▶ **Try it**: Start to finish, print the data below exactly, without the images.

[Collected data entries]
-- -- --

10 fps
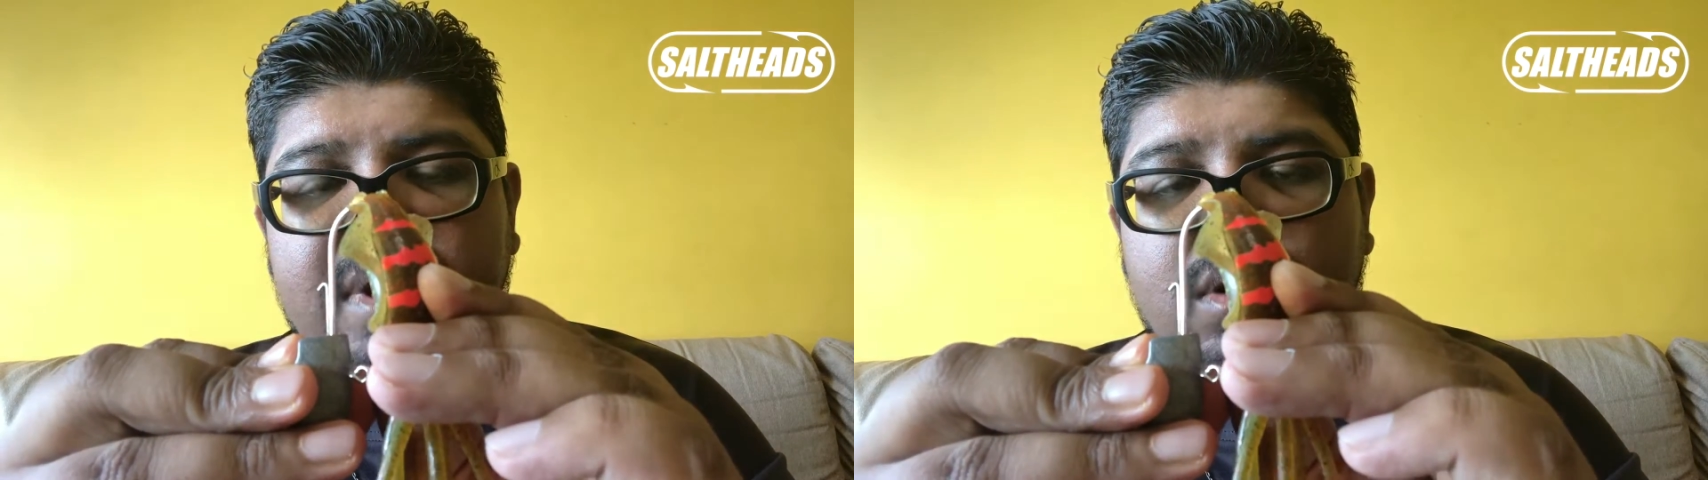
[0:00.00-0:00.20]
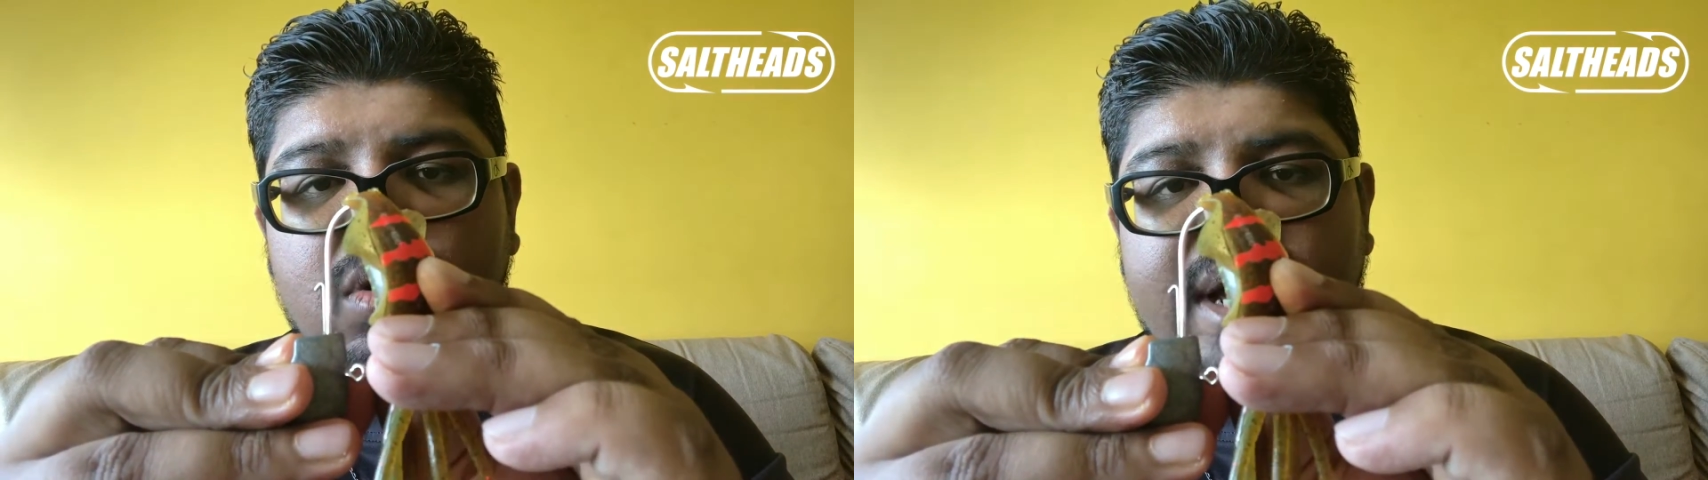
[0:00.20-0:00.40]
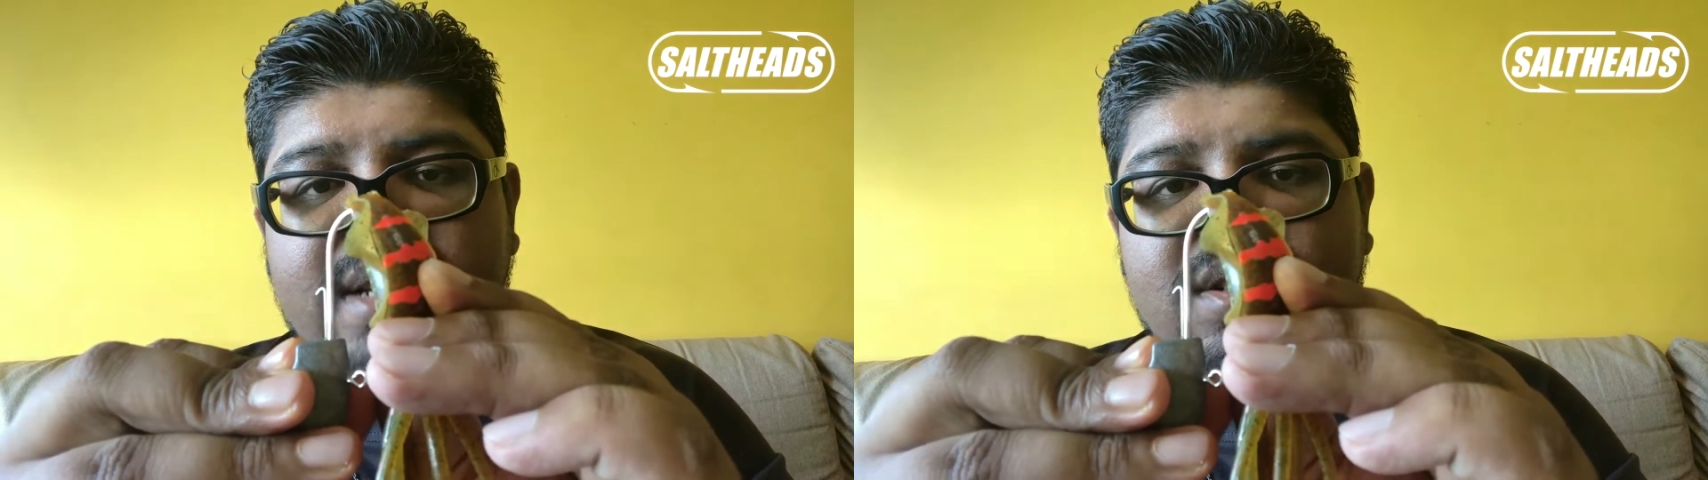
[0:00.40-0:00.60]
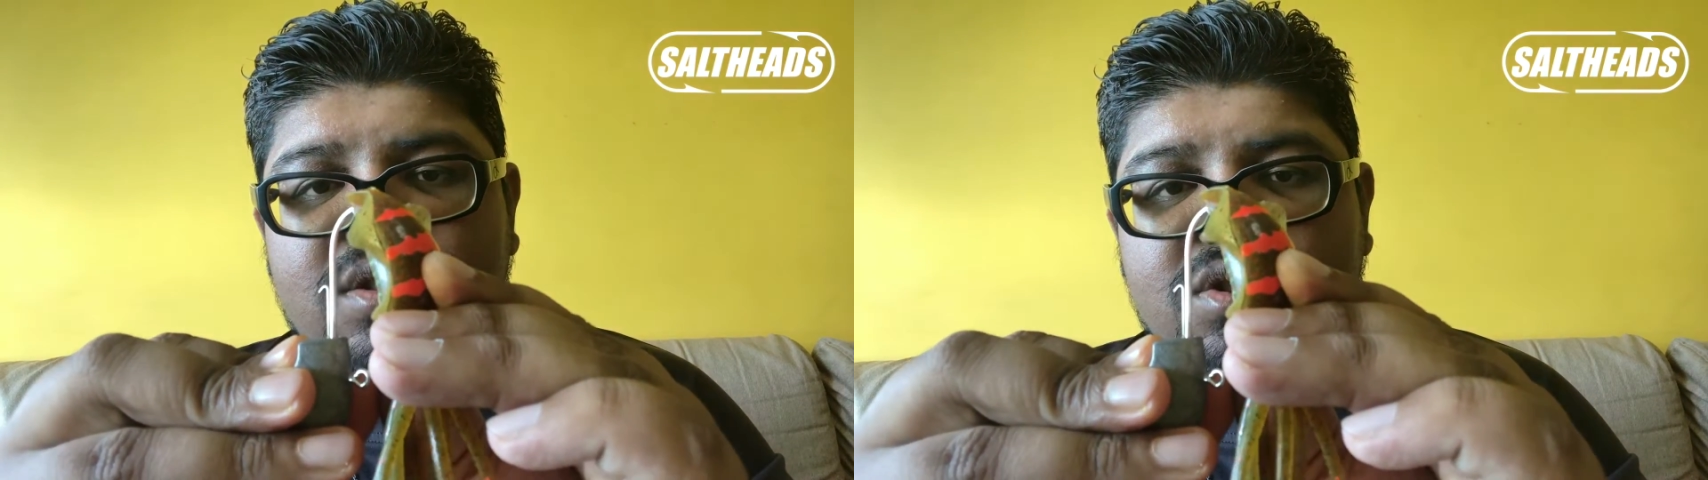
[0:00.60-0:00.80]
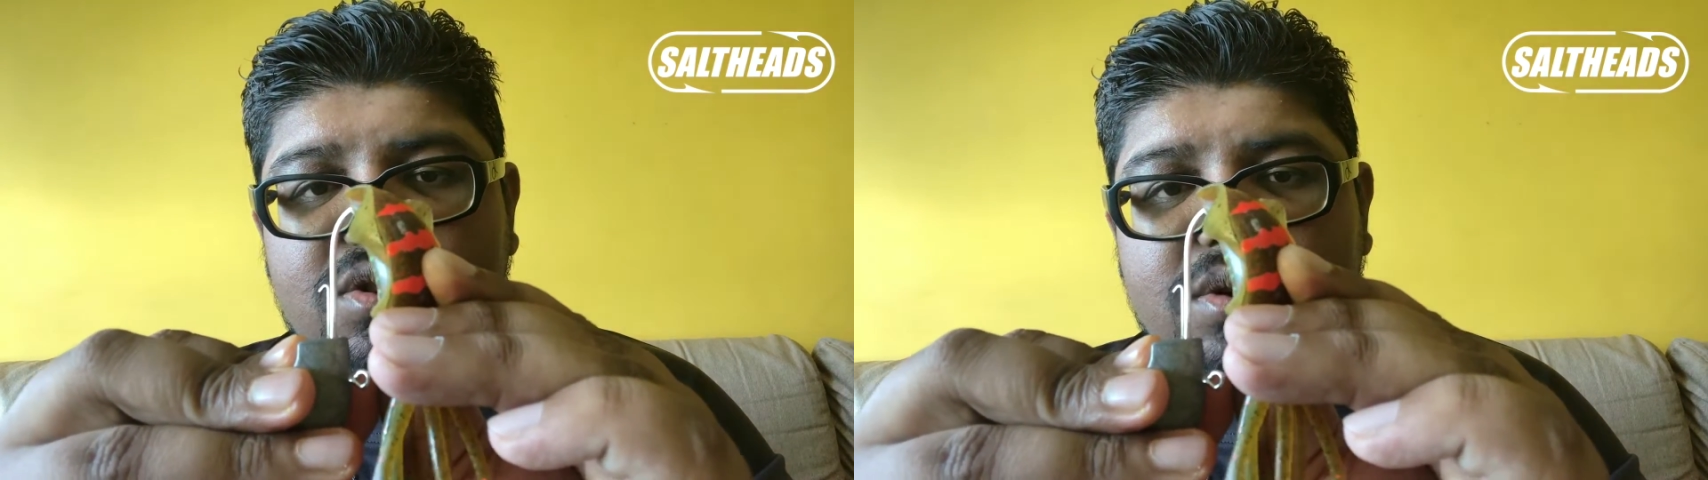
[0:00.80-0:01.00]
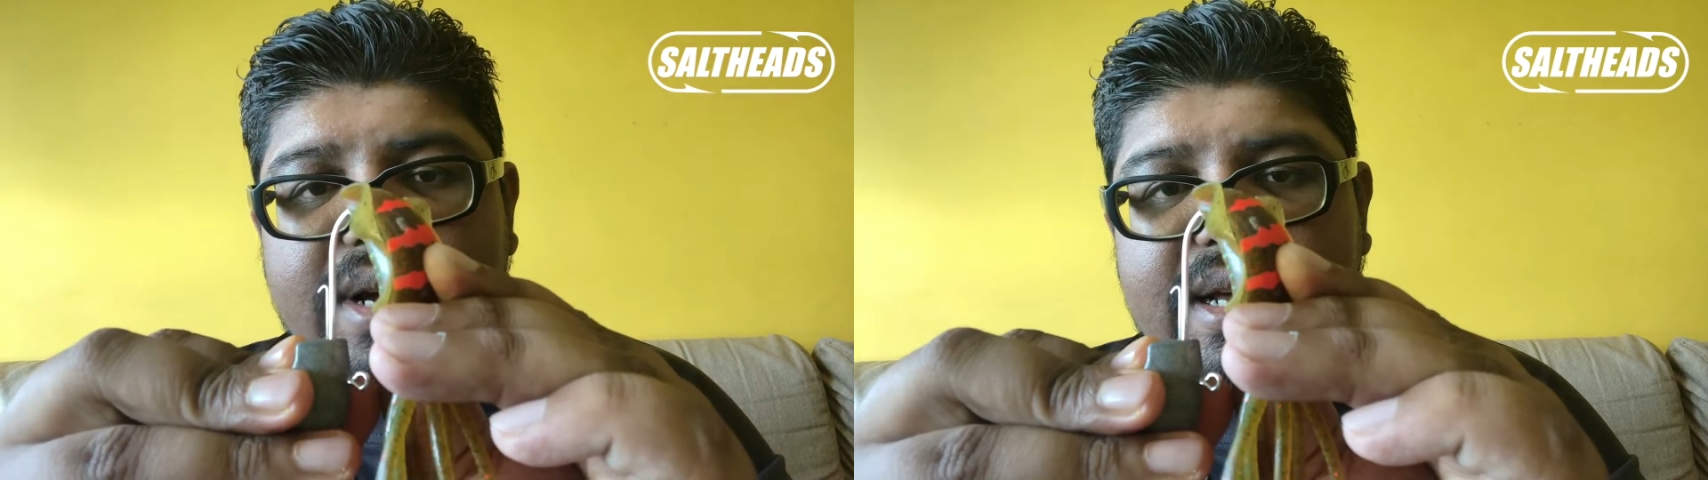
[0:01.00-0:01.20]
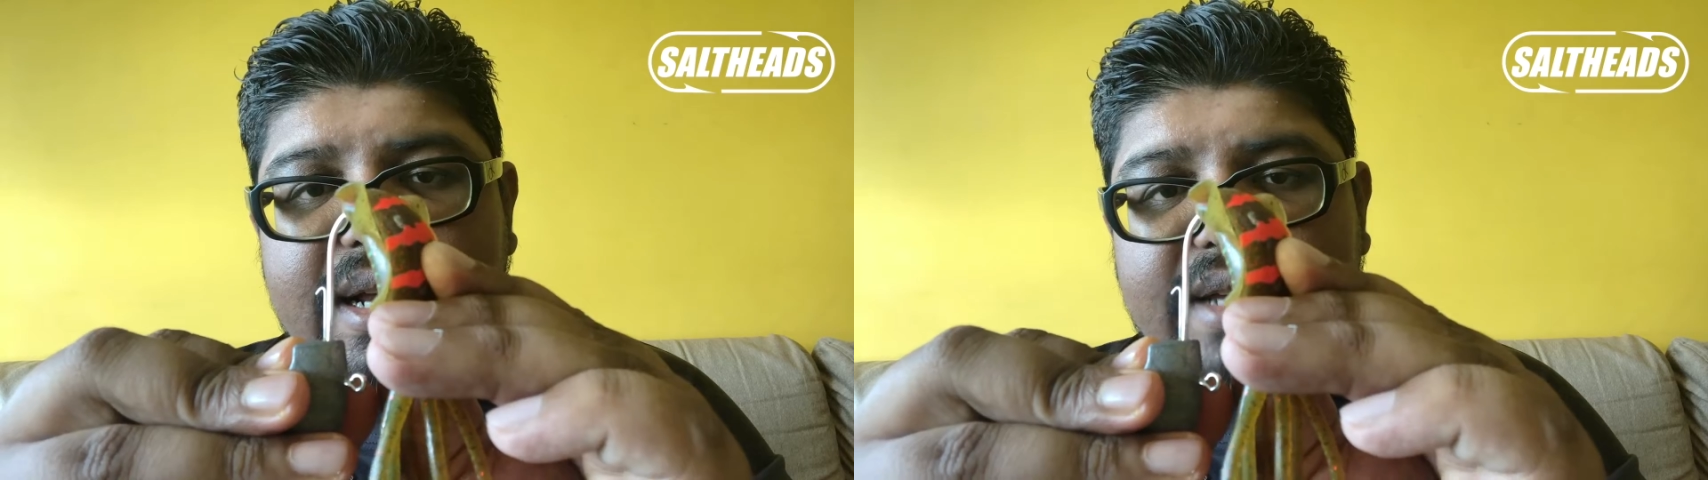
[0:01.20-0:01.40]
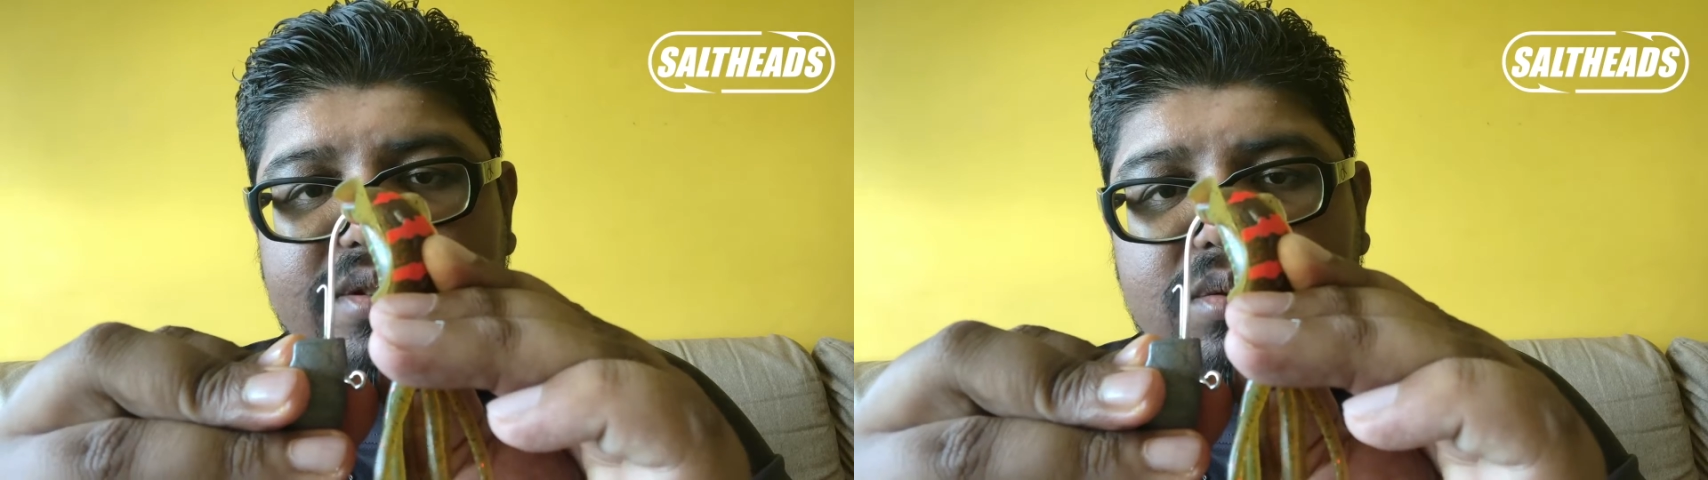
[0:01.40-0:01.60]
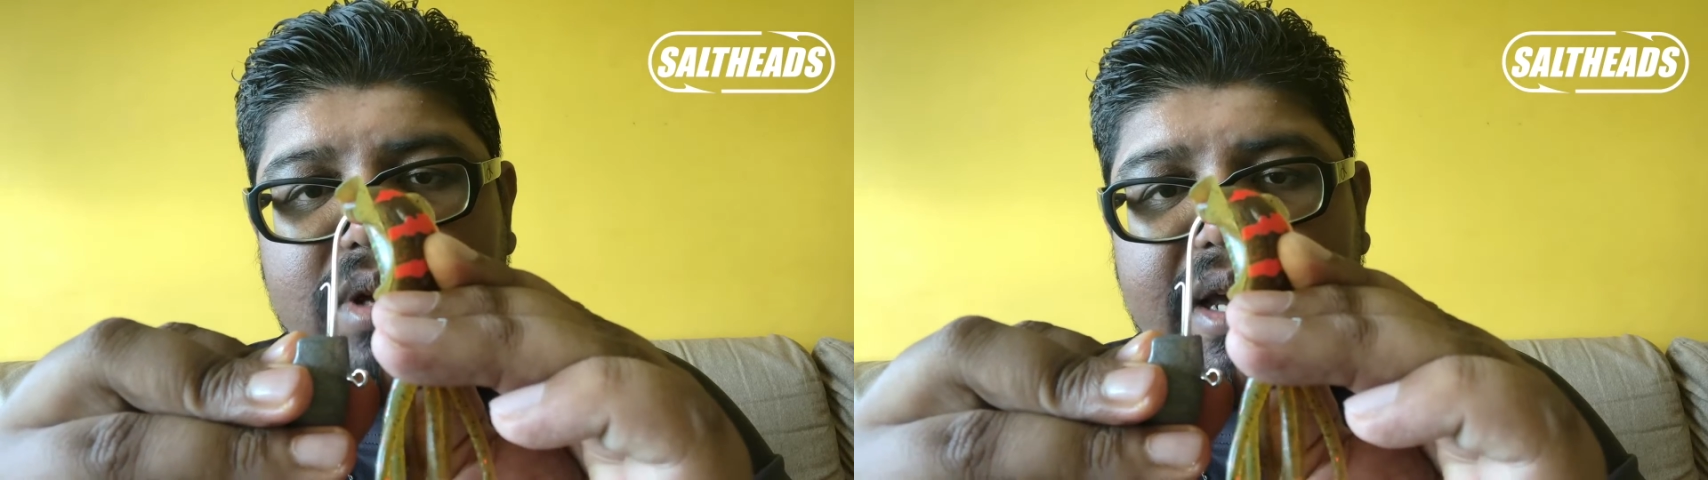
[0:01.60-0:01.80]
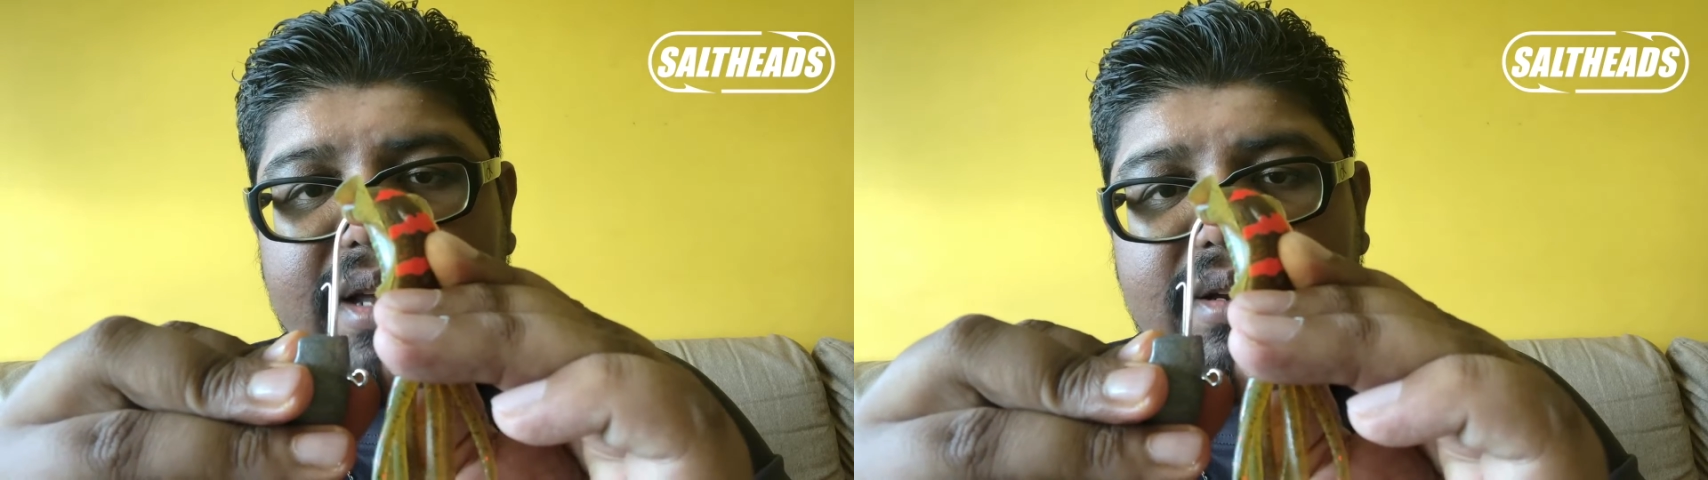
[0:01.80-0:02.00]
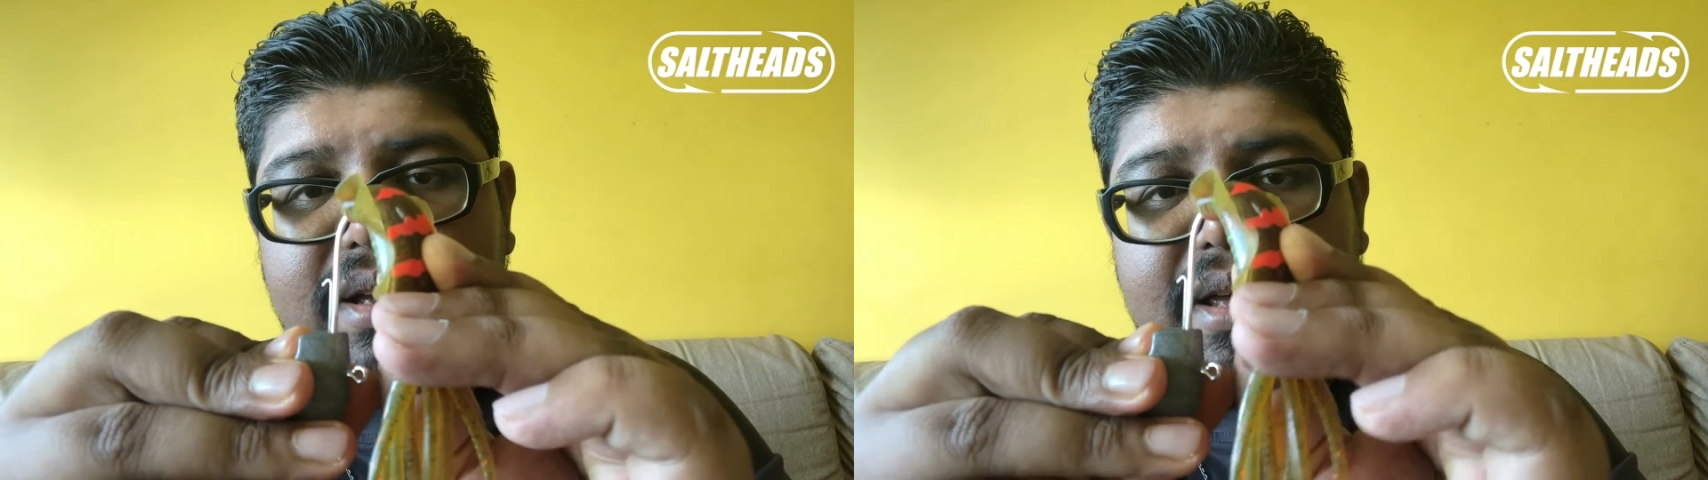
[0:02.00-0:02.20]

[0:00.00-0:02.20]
the hook as straight as you can,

-- -- --

▶ **Answer section**:
10 fps
[0:00.00-0:00.20]
[0:00.20-0:00.40]
[0:00.40-0:00.60]
[0:00.60-0:00.80]
[0:00.80-0:01.00]
[0:01.00-0:01.20]
[0:01.20-0:01.40]
[0:01.40-0:01.60]
[0:01.60-0:01.80]
[0:01.80-0:02.00]
[0:02.00-0:02.20]

[0:00.00-0:02.20]
the hook as straight as you can,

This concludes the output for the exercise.